A este escenario se suman montes semiabandonados o con manejo sanitario deficiente. La falta de cobertura adecuada frente a la radiación derivó en altos niveles de “asoleado”, un daño que compromete la apariencia y la vida útil del fruto. También se registró una presión mayor de carpocapsa respecto de campañas anteriores, con efectos directos sobre la sanidad general.
En paralelo, operadores del sector advierten que en mercados como Brasil la oferta presenta mejor condición sanitaria y calidad comercial. “Allá hay más fruta y de mejor calidad; acá, menos fruta y de peor calidad”, resumen fuentes del negocio. La comparación no es menor en un escenario en el que el consumidor rechaza defectos visibles y ajusta su compra ante precios elevados.
La expectativa de menor disponibilidad y los antecedentes recientes de subas en el valor de la fruta almacenada alentaron la idea de conservar la mayor cantidad posible de manzana en frío. Sin embargo, especialistas alertan que esa estrategia puede resultar contraproducente.
“La fruta buena va a valer; la fruta mala, no”, sintetizan desde el sector. En góndola, la respuesta es directa: ante golpes, manchas o signos de plaga, el consumidor no compra. El resultado es mayor descarte y deterioro de la categoría.

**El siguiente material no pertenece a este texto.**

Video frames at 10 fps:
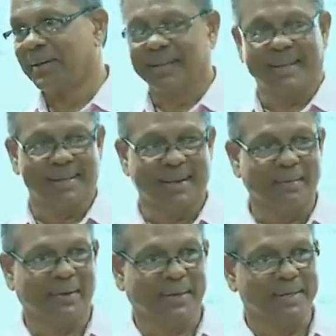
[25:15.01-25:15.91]
That's the
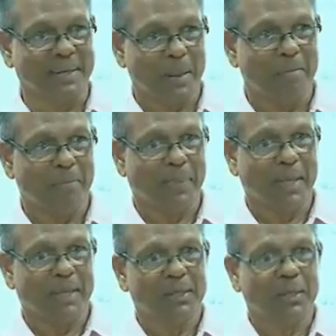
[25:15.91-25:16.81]
difference.
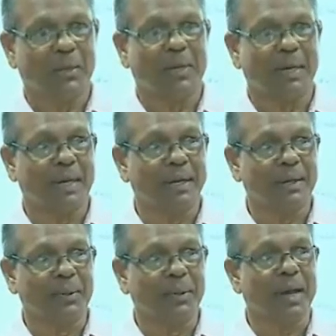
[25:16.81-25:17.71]
So a
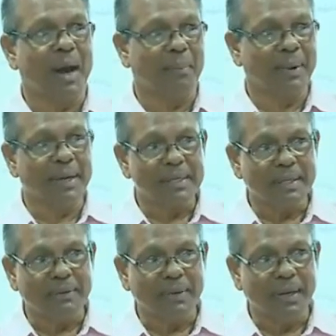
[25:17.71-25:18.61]
good
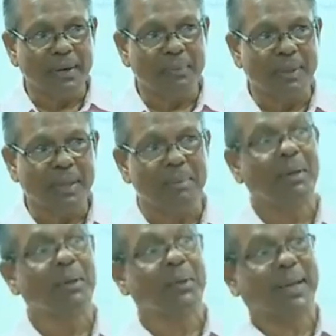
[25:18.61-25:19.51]
carpenter will not be
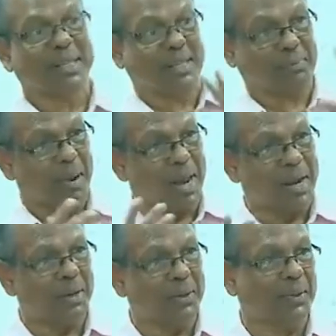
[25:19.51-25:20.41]
able to
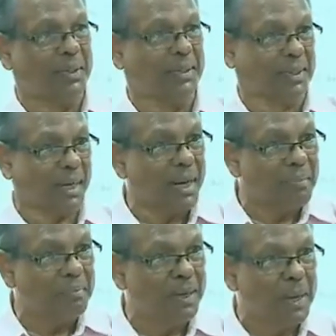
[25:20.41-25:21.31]
explain or
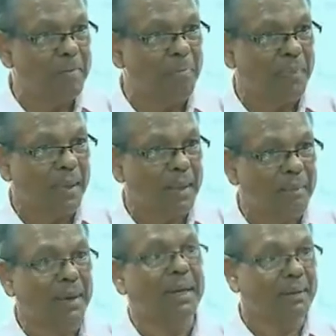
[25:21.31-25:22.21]
describe it,
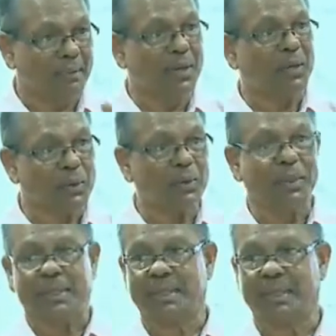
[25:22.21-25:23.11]
but he will do
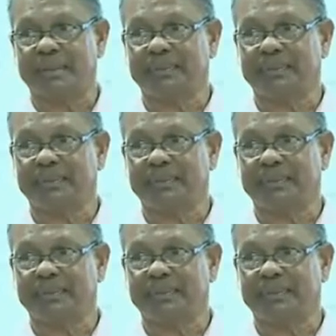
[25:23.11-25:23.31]
it.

Una reducción moderada de la oferta no garantiza aumentos sostenidos de precio. Si la calidad no acompaña, el mercado puede abastecerse con fruta importada, principalmente de Chile, o incrementar compras a Brasil, como ocurrió en otras campañas. También existe la posibilidad de sustitución hacia otras frutas de consumo masivo, como la banana.
La recomendación es priorizar calidad por sobre volumen. La fruta destinada a guarda prolongada debe cumplir condiciones estrictas para sostener atributos comerciales tras varios meses en cámara.
Entre los criterios centrales figuran:
Además de la selección, el manejo poscosecha es determinante. El ingreso rápido a frío ayuda a conservar firmeza y condición. Tecnologías como el 1-MCP (1-metilciclopropeno) permiten retrasar la maduración y extender la vida útil, siempre dentro de un esquema adecuado de cadena de frío.
Los técnicos insisten en que la calidad se define en el monte. “Más que cómo guardar bien, es cómo cosechar bien”, señalan. En lotes afectados por granizo resulta complejo evitar que fruta dañada ingrese al circuito comercial. Si los controles en campo y empaque no son rigurosos, partidas de mejor condición pueden mezclarse con fruta defectuosa.

El llamado es a extremar la clasificación, incluso si eso implica mayores descartes iniciales. La apuesta apunta a sostener precios y reputación en un mercado competitivo.
El panorama para esta campaña combina menor volumen y calidad dispar. En ese contexto, la decisión de qué manzana conservar en frío puede definir la rentabilidad del segundo semestre. El sector coincide en un punto: la escasez por sí sola no garantiza buenos resultados. En la fruticultura, el mercado continúa premiando la calidad.